The COVID-19 pandemic has devastated lives and crippled economies worldwide, but directing stimulus funds towards green infrastructure would help countries supercharge their recovery, become more resilient and save trillions of dollars long-term.
Those are some of the conclusions in Global Renewables Outlook: Energy transformation 2050, the latest report from the International Renewable Energy Agency (IRENA).
The report says that current global investment plans will cost $95 trillion dollars to maintain a course of “business as usual”, while a decarbonization path totalling $110 trillion would create “massive” socioeconomic gains, generating savings of between $50 trillion and $142 trillion by 2050.
The recommended strategy would create a global GDP increase 2.4% higher than would be achieved under current plans. Such a drive would also quadruple renewable energy jobs to 42 million, and add tens of millions more jobs in related sectors. The report calculates the transformation plan would produce a 13.5% rise in global welfare indicators such as health and education.
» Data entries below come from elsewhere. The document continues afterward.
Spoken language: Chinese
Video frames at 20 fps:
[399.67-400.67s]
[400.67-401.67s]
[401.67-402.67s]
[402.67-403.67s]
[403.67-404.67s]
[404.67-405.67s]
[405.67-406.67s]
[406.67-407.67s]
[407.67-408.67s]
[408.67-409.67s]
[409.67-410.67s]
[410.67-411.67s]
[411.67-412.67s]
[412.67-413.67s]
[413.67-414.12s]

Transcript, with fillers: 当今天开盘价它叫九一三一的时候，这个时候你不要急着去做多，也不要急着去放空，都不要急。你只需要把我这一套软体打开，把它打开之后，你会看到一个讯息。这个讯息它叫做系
The Director General of IRENA, Francesco La Camera, said “We are now insisting that we can work in a way that can connect the short-term response to COVID-19 with the long-term provision of an economy that can be healthy, wealthy, and give opportunities to everyone.”
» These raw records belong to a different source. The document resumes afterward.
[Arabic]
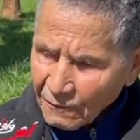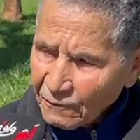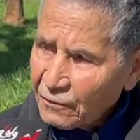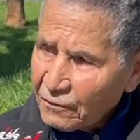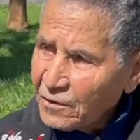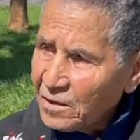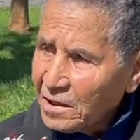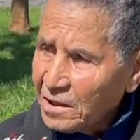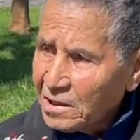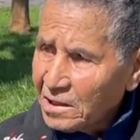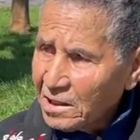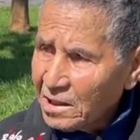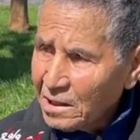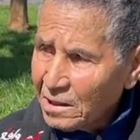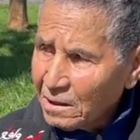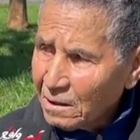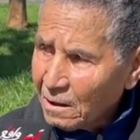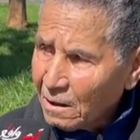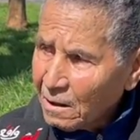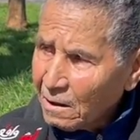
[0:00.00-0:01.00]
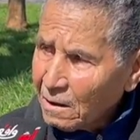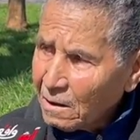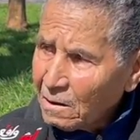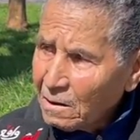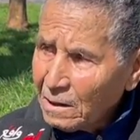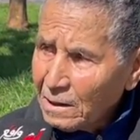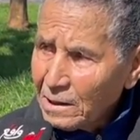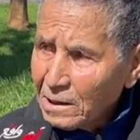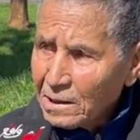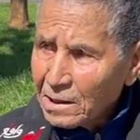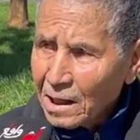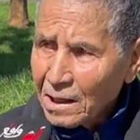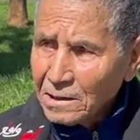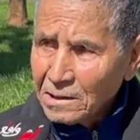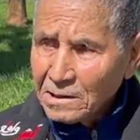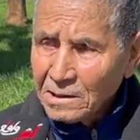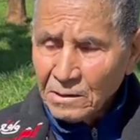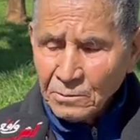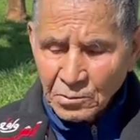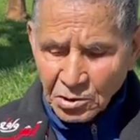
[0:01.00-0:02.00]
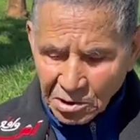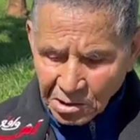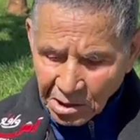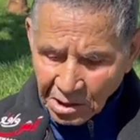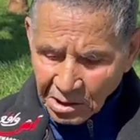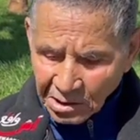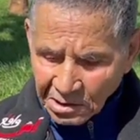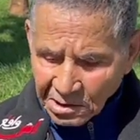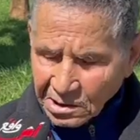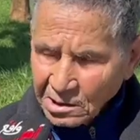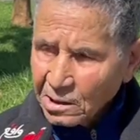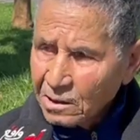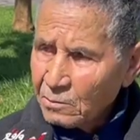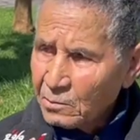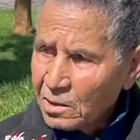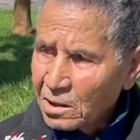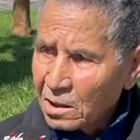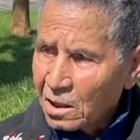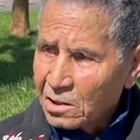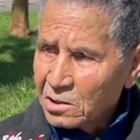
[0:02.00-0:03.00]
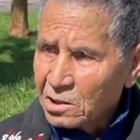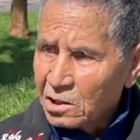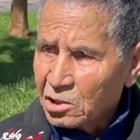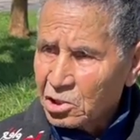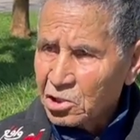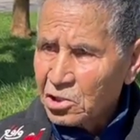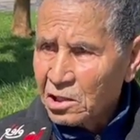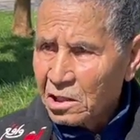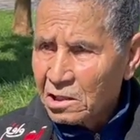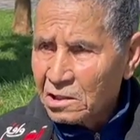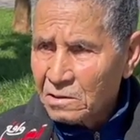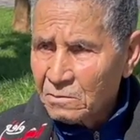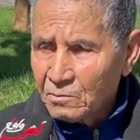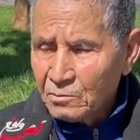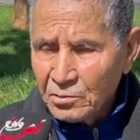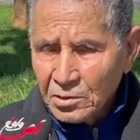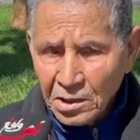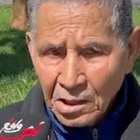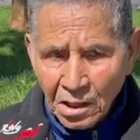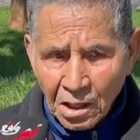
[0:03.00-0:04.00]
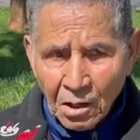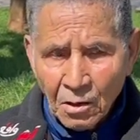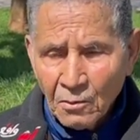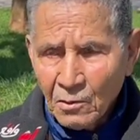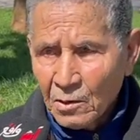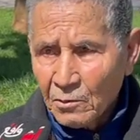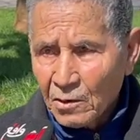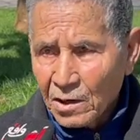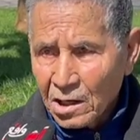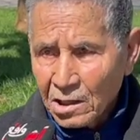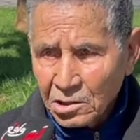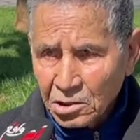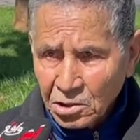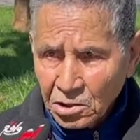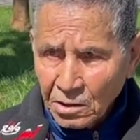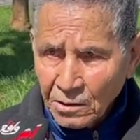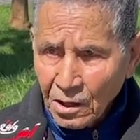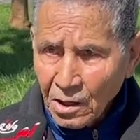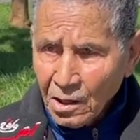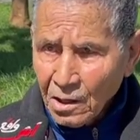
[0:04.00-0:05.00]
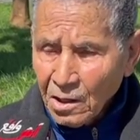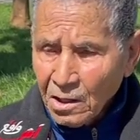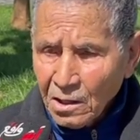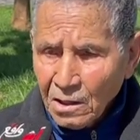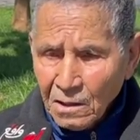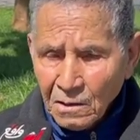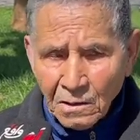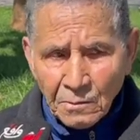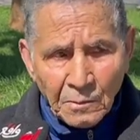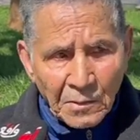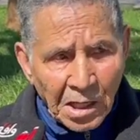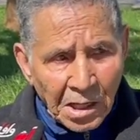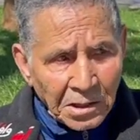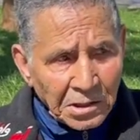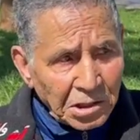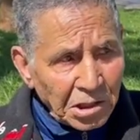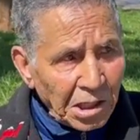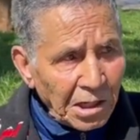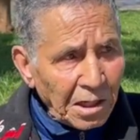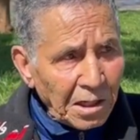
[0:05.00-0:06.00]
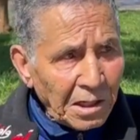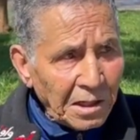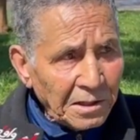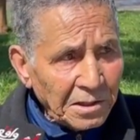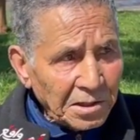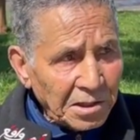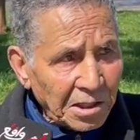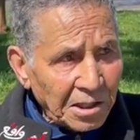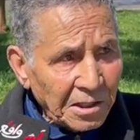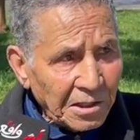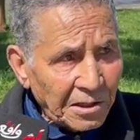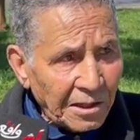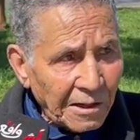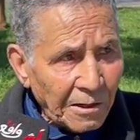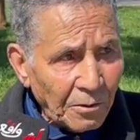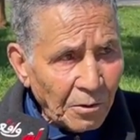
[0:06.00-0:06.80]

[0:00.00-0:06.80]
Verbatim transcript: في دي اللي عندي مسكانتي ما نقدرش نخدم بها وما بقاتش ما عندي لا لانتريت لا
The key strategy outlined in the report, dubbed the Transforming Energy Scenario, aims to produce a 70% cut in global carbon dioxide emissions by 2050, which the authors claim will be sufficient to keep global warming “well below” 2 degrees Celsius, in line with the Paris Agreement.
A more ambitious Deeper Decarbonization plan, also budgeted in the report, would cost a colossal $130 trillion, but would accrue even larger dividends while keeping warming within the Paris Agreement’s recommended ceiling of 1.5 degrees Celsius.